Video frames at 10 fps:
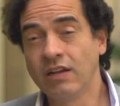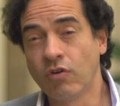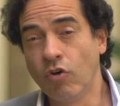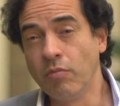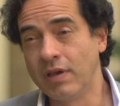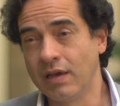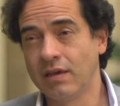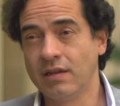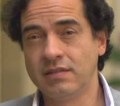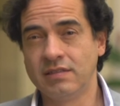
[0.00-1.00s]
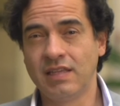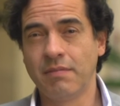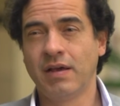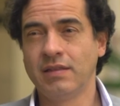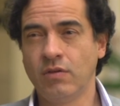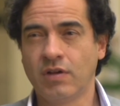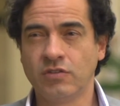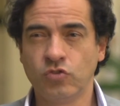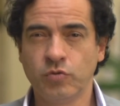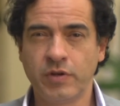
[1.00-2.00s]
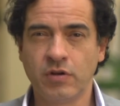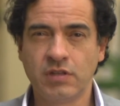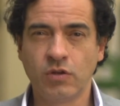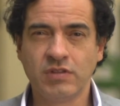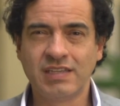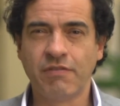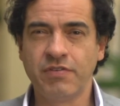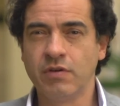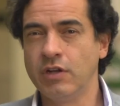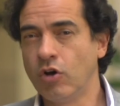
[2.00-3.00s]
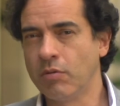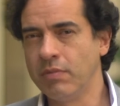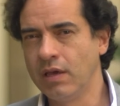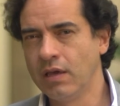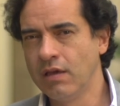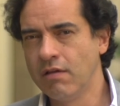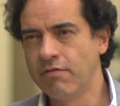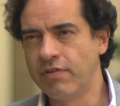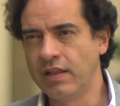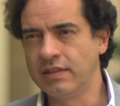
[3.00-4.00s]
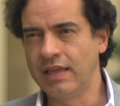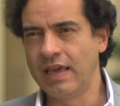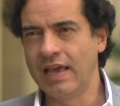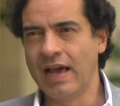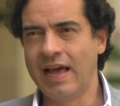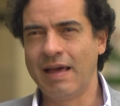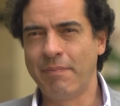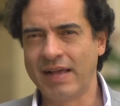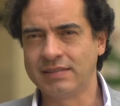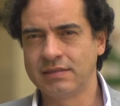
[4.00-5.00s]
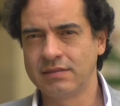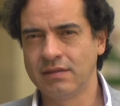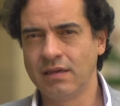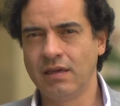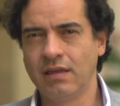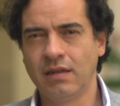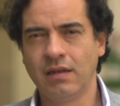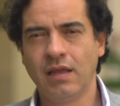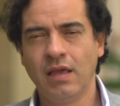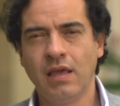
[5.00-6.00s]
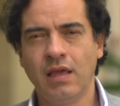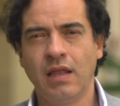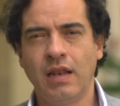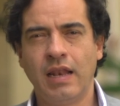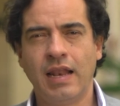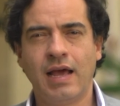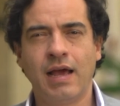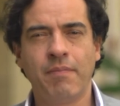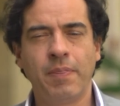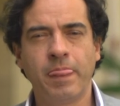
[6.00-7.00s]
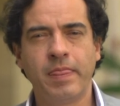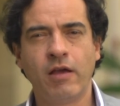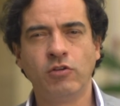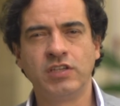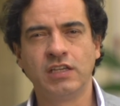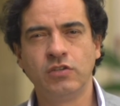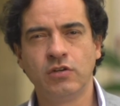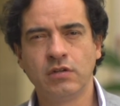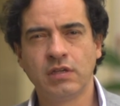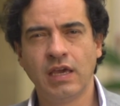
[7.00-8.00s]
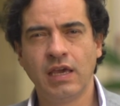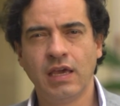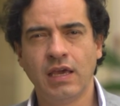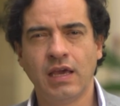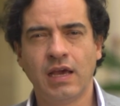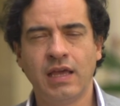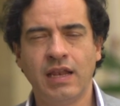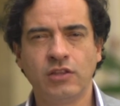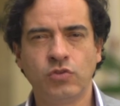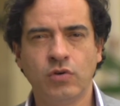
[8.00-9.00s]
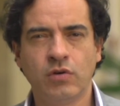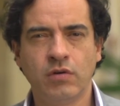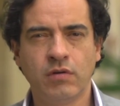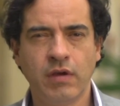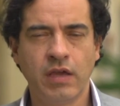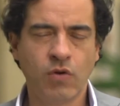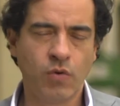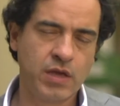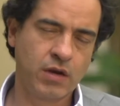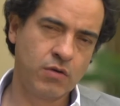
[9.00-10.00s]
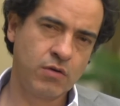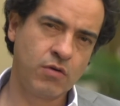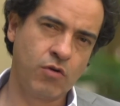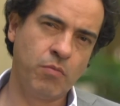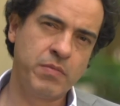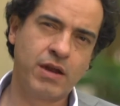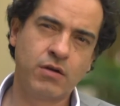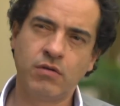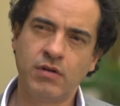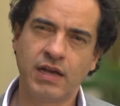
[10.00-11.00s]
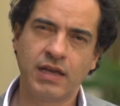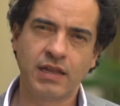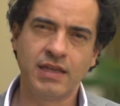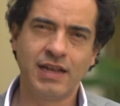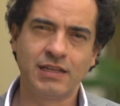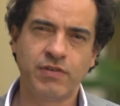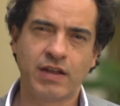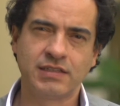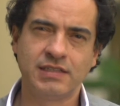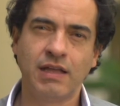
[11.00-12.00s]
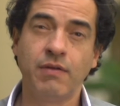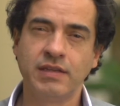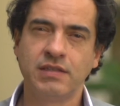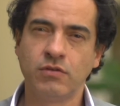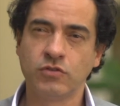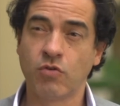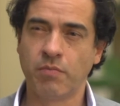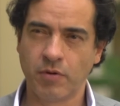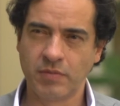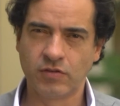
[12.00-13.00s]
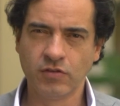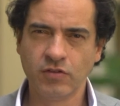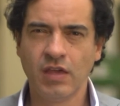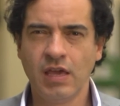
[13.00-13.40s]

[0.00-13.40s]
de Colombia, el sistema de educación superior tiene un desafío enorme frente a la paz. En la negociación que adelantó el gobierno colombiano con la guerrilla de las FARC se establecen unos compromisos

• [EXERCISE DETAILS]: Retyping is limited to the line with "[8.00-9.00s]" and the lines after it in the material above; give them exactly and leave out the pictures.

• [SOLUTION TO THIS EXERCISE]:
[8.00-9.00s]
[9.00-10.00s]
[10.00-11.00s]
[11.00-12.00s]
[12.00-13.00s]
[13.00-13.40s]

[0.00-13.40s]
de Colombia, el sistema de educación superior tiene un desafío enorme frente a la paz. En la negociación que adelantó el gobierno colombiano con la guerrilla de las FARC se establecen unos compromisos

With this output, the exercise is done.